Material for this task
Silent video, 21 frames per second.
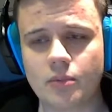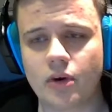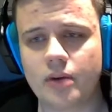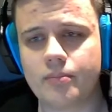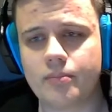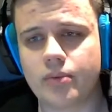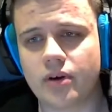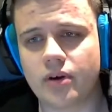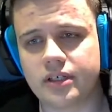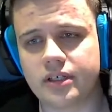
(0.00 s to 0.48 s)

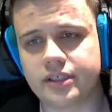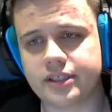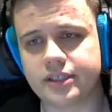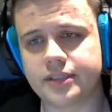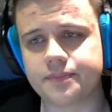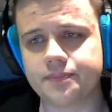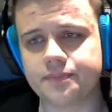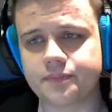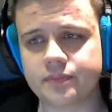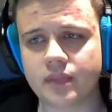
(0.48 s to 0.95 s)
important.
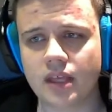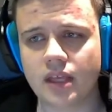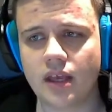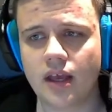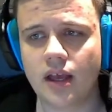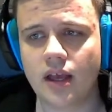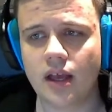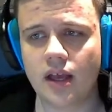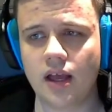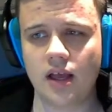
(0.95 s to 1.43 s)

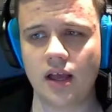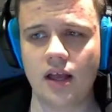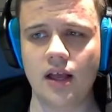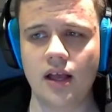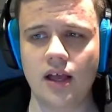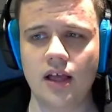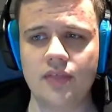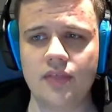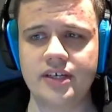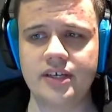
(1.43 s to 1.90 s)

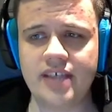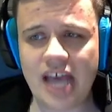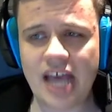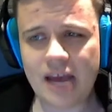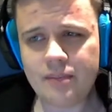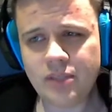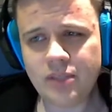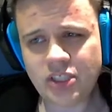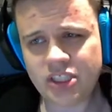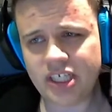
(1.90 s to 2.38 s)
The
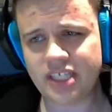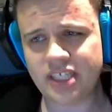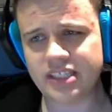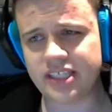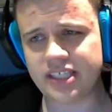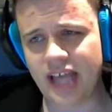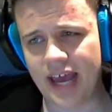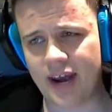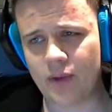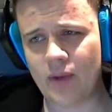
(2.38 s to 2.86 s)
damage is
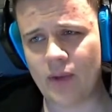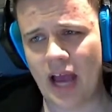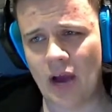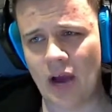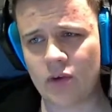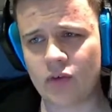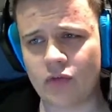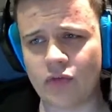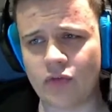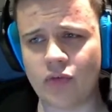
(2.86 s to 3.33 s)
at
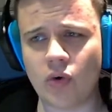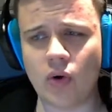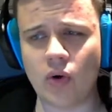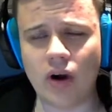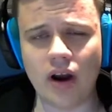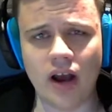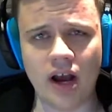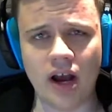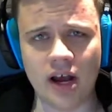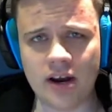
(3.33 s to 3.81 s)
around
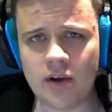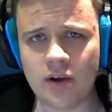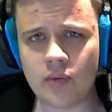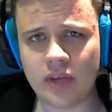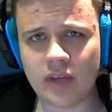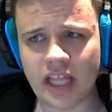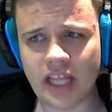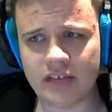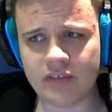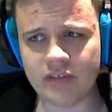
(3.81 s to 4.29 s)

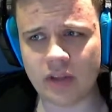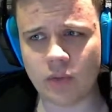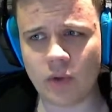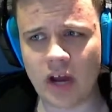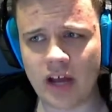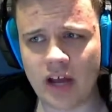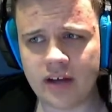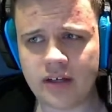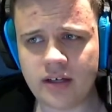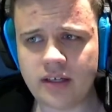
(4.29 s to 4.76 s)
400 level
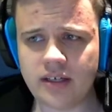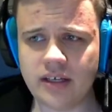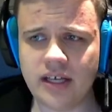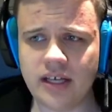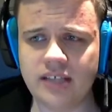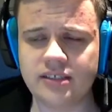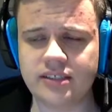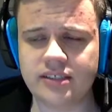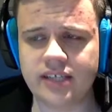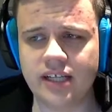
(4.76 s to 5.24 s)
1
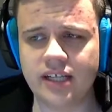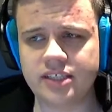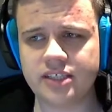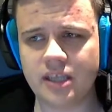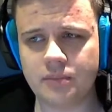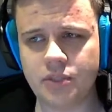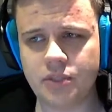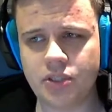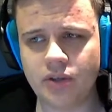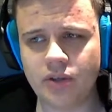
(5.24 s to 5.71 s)
and scales
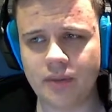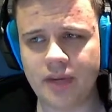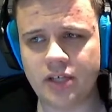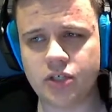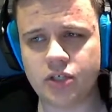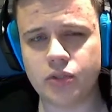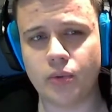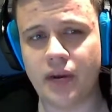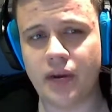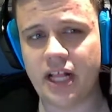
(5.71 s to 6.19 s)
up to about
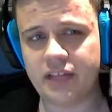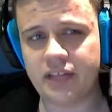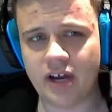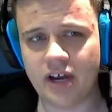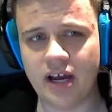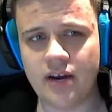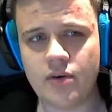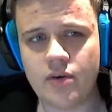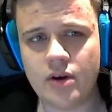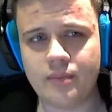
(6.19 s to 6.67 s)

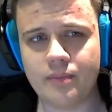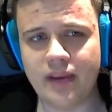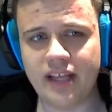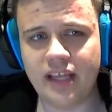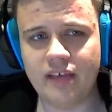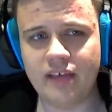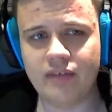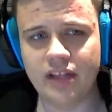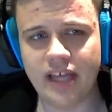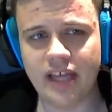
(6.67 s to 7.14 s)
1200 by
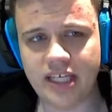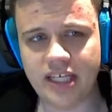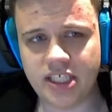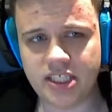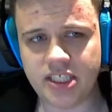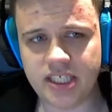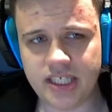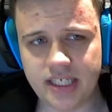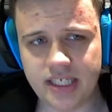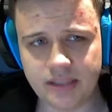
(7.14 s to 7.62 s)
level
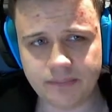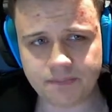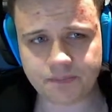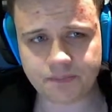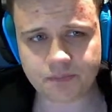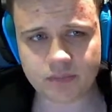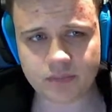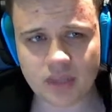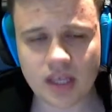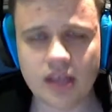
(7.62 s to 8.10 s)
18.
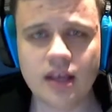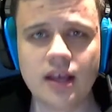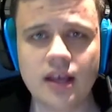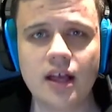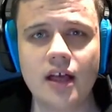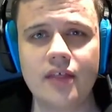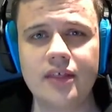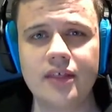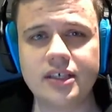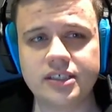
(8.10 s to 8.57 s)

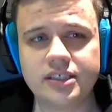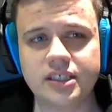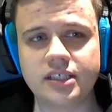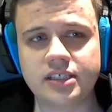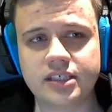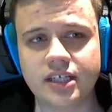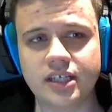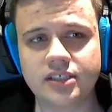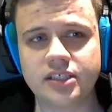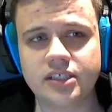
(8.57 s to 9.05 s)
This is
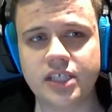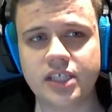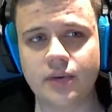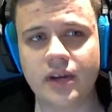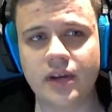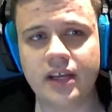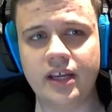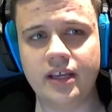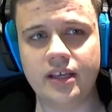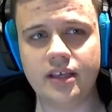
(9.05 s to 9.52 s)

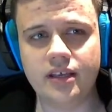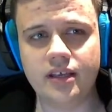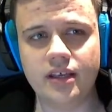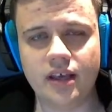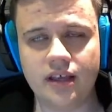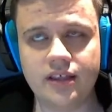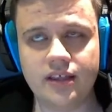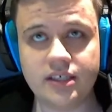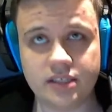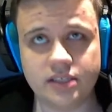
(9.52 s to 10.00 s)

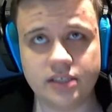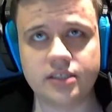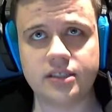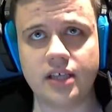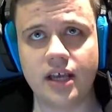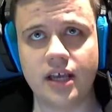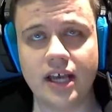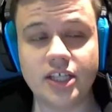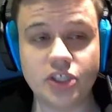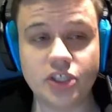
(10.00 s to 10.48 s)

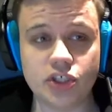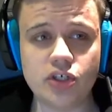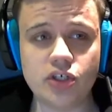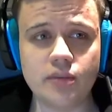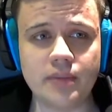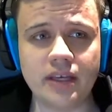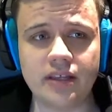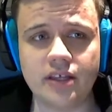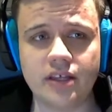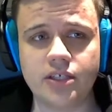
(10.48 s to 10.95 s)

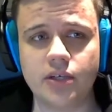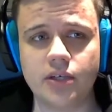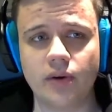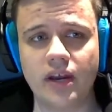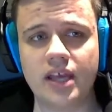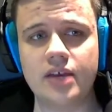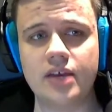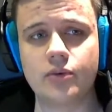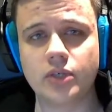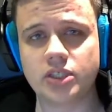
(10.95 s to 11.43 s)
assuming that you're
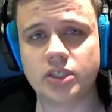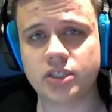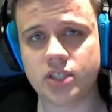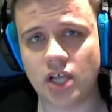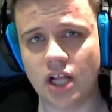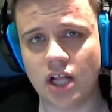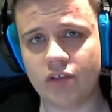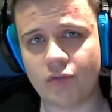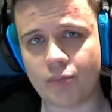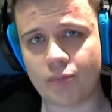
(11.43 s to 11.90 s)
a
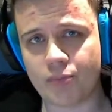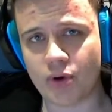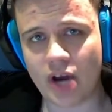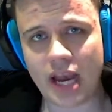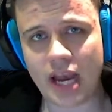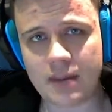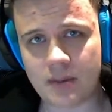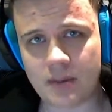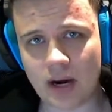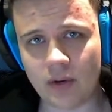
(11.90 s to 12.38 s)
Resolve
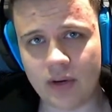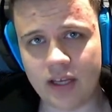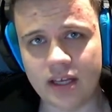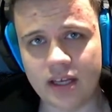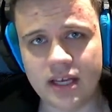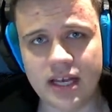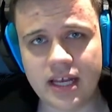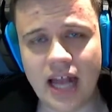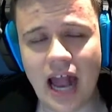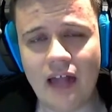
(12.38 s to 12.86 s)
primary
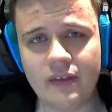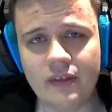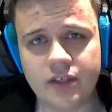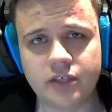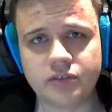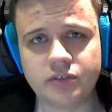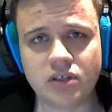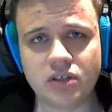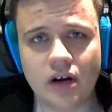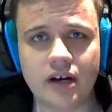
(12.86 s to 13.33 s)
and that
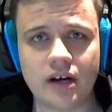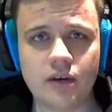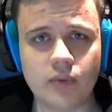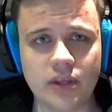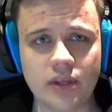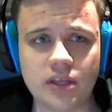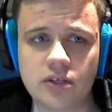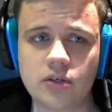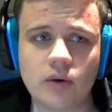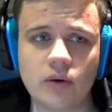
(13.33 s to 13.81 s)
you've started
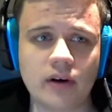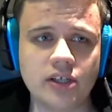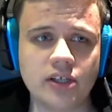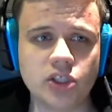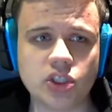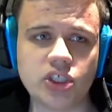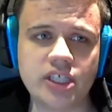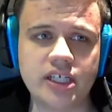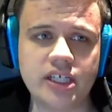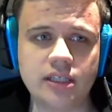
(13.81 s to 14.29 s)
with a Doran's
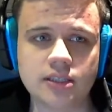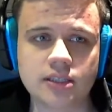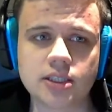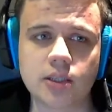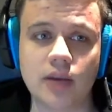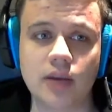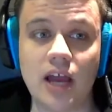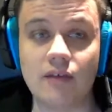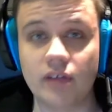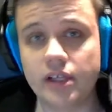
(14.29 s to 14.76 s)
Shield, so
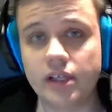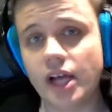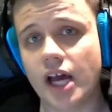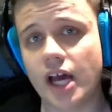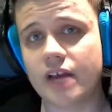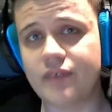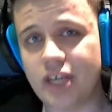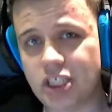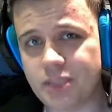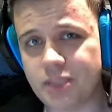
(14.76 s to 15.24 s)
you have a lot
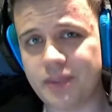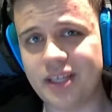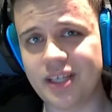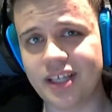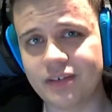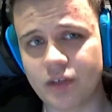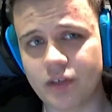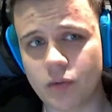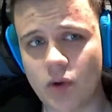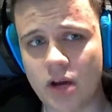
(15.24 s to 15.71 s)
of HP
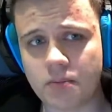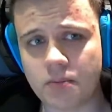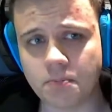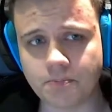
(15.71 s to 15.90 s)
level 1.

Exercise goal
Pictures stay out. Everything else in the listing gets printed exactly.

Output below
Silent video, 21 frames per second.
(0.00 s to 0.48 s)

(0.48 s to 0.95 s)
important.
(0.95 s to 1.43 s)

(1.43 s to 1.90 s)

(1.90 s to 2.38 s)
The
(2.38 s to 2.86 s)
damage is
(2.86 s to 3.33 s)
at
(3.33 s to 3.81 s)
around
(3.81 s to 4.29 s)

(4.29 s to 4.76 s)
400 level
(4.76 s to 5.24 s)
1
(5.24 s to 5.71 s)
and scales
(5.71 s to 6.19 s)
up to about
(6.19 s to 6.67 s)

(6.67 s to 7.14 s)
1200 by
(7.14 s to 7.62 s)
level
(7.62 s to 8.10 s)
18.
(8.10 s to 8.57 s)

(8.57 s to 9.05 s)
This is
(9.05 s to 9.52 s)

(9.52 s to 10.00 s)

(10.00 s to 10.48 s)

(10.48 s to 10.95 s)

(10.95 s to 11.43 s)
assuming that you're
(11.43 s to 11.90 s)
a
(11.90 s to 12.38 s)
Resolve
(12.38 s to 12.86 s)
primary
(12.86 s to 13.33 s)
and that
(13.33 s to 13.81 s)
you've started
(13.81 s to 14.29 s)
with a Doran's
(14.29 s to 14.76 s)
Shield, so
(14.76 s to 15.24 s)
you have a lot
(15.24 s to 15.71 s)
of HP
(15.71 s to 15.90 s)
level 1.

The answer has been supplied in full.